TASK TO COMPLETE =
Every record that follows must be duplicated exactly, with images left out.
═════ RECORDS FOR THE TASK ═════
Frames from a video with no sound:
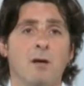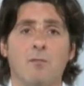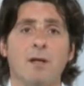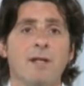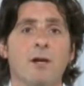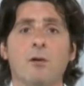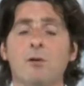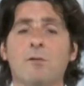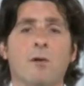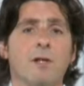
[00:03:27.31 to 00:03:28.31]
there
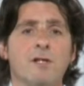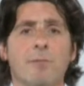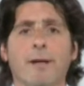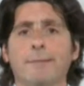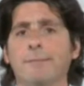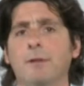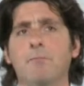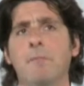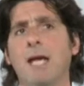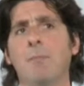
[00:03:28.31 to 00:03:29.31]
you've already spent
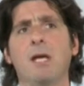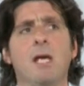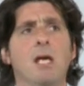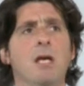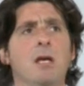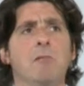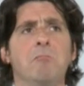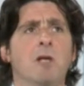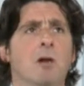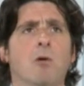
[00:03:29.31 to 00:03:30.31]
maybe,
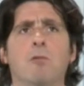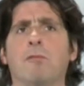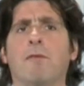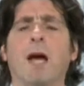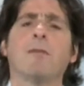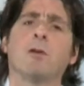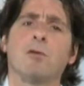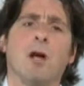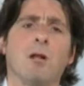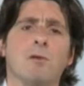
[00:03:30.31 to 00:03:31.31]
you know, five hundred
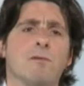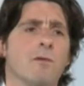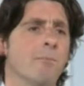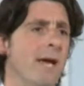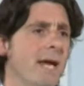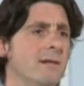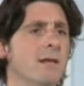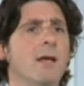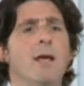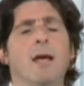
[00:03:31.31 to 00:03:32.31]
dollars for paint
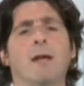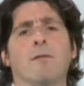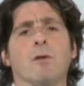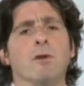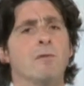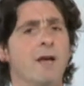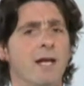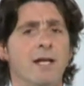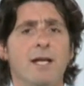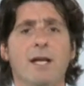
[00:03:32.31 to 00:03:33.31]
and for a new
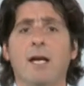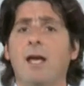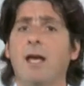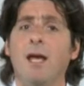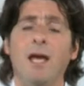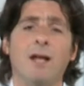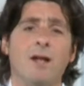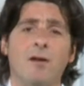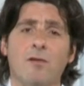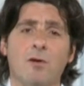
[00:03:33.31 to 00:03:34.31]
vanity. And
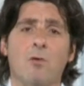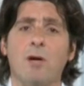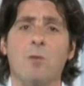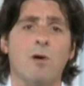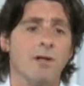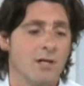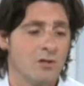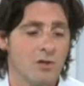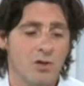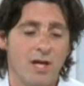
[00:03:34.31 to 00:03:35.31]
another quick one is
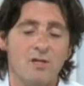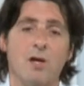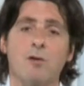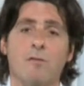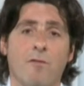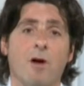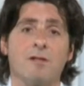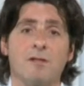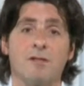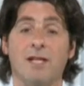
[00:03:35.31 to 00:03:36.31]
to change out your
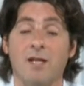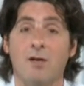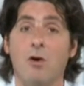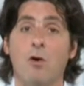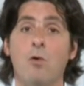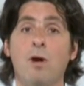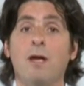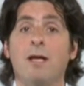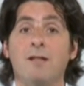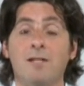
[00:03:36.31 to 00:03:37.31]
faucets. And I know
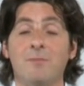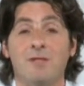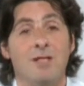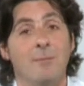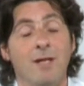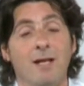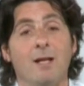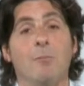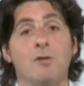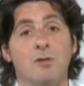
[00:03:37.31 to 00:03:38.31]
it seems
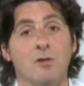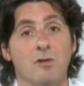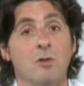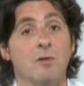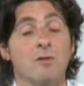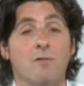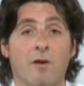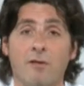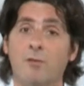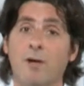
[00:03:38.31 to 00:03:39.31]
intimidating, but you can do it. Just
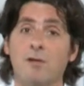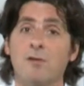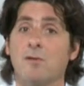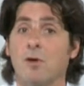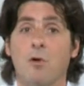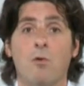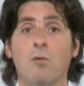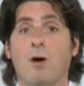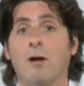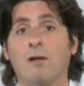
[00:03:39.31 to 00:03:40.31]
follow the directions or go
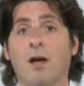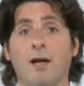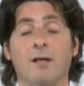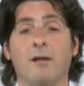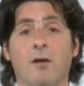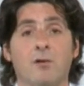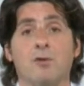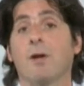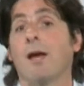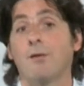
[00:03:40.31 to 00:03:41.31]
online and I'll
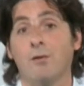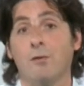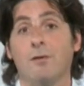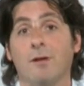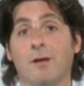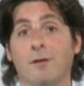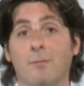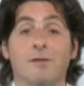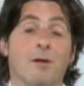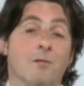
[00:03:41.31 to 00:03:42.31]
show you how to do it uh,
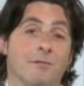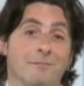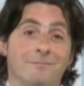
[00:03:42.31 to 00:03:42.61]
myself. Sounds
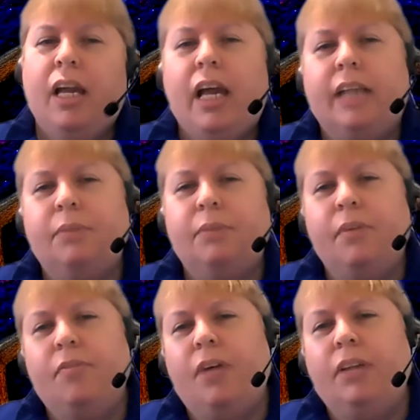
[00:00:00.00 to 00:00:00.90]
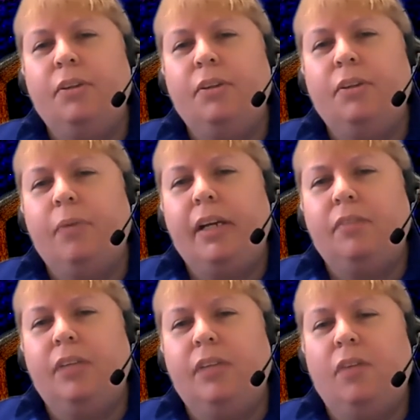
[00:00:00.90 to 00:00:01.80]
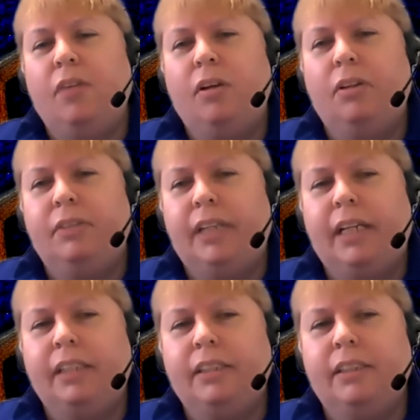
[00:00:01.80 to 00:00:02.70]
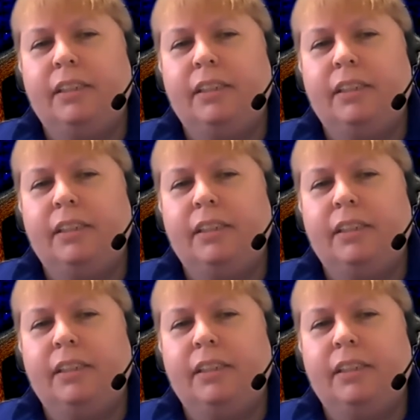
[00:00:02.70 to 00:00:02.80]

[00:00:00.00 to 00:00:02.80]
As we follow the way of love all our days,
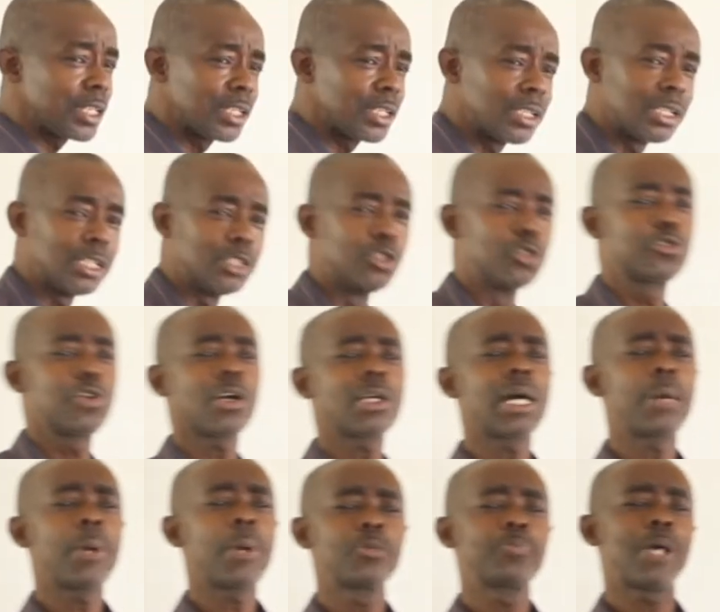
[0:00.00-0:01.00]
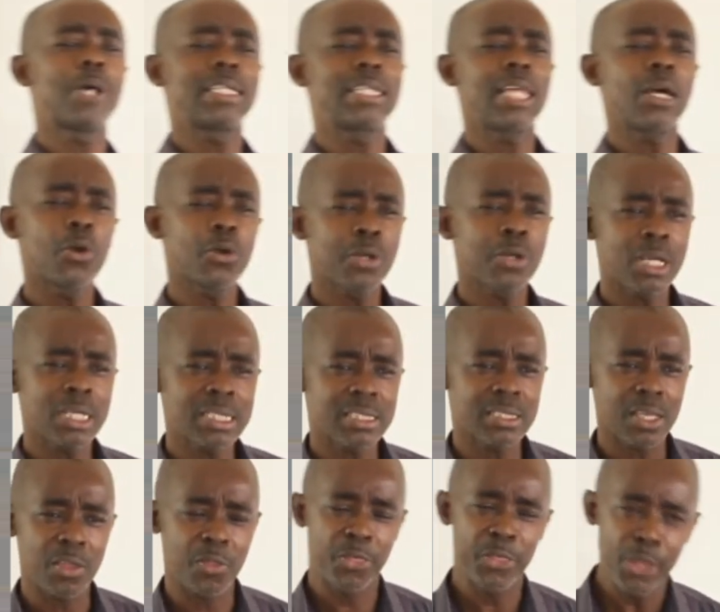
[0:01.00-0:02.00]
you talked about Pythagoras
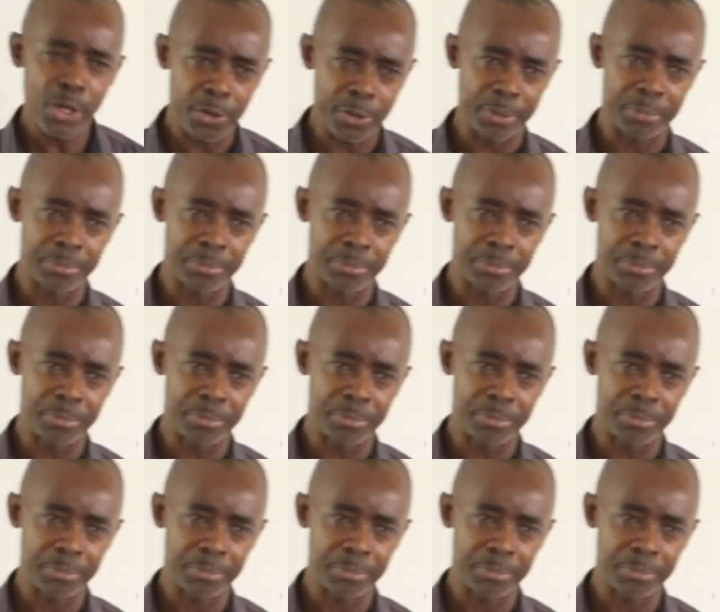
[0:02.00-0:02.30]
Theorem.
═════
SOLUTION TO THIS TASK =
Frames from a video with no sound:
[00:03:27.31 to 00:03:28.31]
there
[00:03:28.31 to 00:03:29.31]
you've already spent
[00:03:29.31 to 00:03:30.31]
maybe,
[00:03:30.31 to 00:03:31.31]
you know, five hundred
[00:03:31.31 to 00:03:32.31]
dollars for paint
[00:03:32.31 to 00:03:33.31]
and for a new
[00:03:33.31 to 00:03:34.31]
vanity. And
[00:03:34.31 to 00:03:35.31]
another quick one is
[00:03:35.31 to 00:03:36.31]
to change out your
[00:03:36.31 to 00:03:37.31]
faucets. And I know
[00:03:37.31 to 00:03:38.31]
it seems
[00:03:38.31 to 00:03:39.31]
intimidating, but you can do it. Just
[00:03:39.31 to 00:03:40.31]
follow the directions or go
[00:03:40.31 to 00:03:41.31]
online and I'll
[00:03:41.31 to 00:03:42.31]
show you how to do it uh,
[00:03:42.31 to 00:03:42.61]
myself. Sounds
[00:00:00.00 to 00:00:00.90]
[00:00:00.90 to 00:00:01.80]
[00:00:01.80 to 00:00:02.70]
[00:00:02.70 to 00:00:02.80]

[00:00:00.00 to 00:00:02.80]
As we follow the way of love all our days,
[0:00.00-0:01.00]
[0:01.00-0:02.00]
you talked about Pythagoras
[0:02.00-0:02.30]
Theorem.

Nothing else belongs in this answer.